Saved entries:
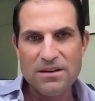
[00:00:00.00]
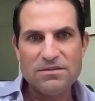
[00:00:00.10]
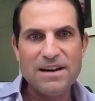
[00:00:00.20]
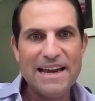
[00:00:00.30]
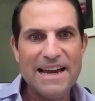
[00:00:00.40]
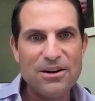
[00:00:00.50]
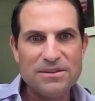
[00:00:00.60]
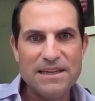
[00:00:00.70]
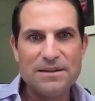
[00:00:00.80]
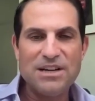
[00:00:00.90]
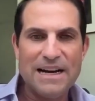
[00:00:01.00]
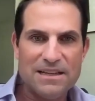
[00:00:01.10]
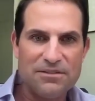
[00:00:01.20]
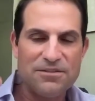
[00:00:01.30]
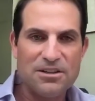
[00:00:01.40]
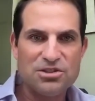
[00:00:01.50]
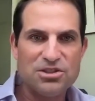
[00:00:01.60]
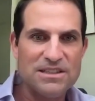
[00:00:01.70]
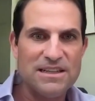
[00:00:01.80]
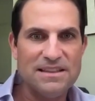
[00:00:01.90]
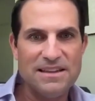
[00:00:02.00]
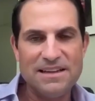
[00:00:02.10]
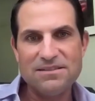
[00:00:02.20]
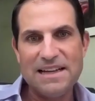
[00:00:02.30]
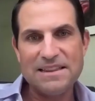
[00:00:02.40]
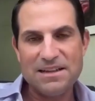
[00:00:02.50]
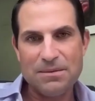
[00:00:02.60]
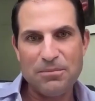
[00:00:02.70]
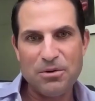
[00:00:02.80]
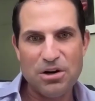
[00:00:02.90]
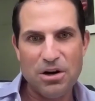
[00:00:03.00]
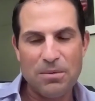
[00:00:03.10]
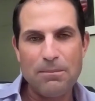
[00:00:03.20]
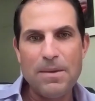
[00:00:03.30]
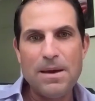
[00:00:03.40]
lay out the objective function and then let the computer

• EXERCISE: Please transcribe each line above exactly, but leave the images out.

• RESULT OF THIS TASK:
[00:00:00.00]
[00:00:00.10]
[00:00:00.20]
[00:00:00.30]
[00:00:00.40]
[00:00:00.50]
[00:00:00.60]
[00:00:00.70]
[00:00:00.80]
[00:00:00.90]
[00:00:01.00]
[00:00:01.10]
[00:00:01.20]
[00:00:01.30]
[00:00:01.40]
[00:00:01.50]
[00:00:01.60]
[00:00:01.70]
[00:00:01.80]
[00:00:01.90]
[00:00:02.00]
[00:00:02.10]
[00:00:02.20]
[00:00:02.30]
[00:00:02.40]
[00:00:02.50]
[00:00:02.60]
[00:00:02.70]
[00:00:02.80]
[00:00:02.90]
[00:00:03.00]
[00:00:03.10]
[00:00:03.20]
[00:00:03.30]
[00:00:03.40]
lay out the objective function and then let the computer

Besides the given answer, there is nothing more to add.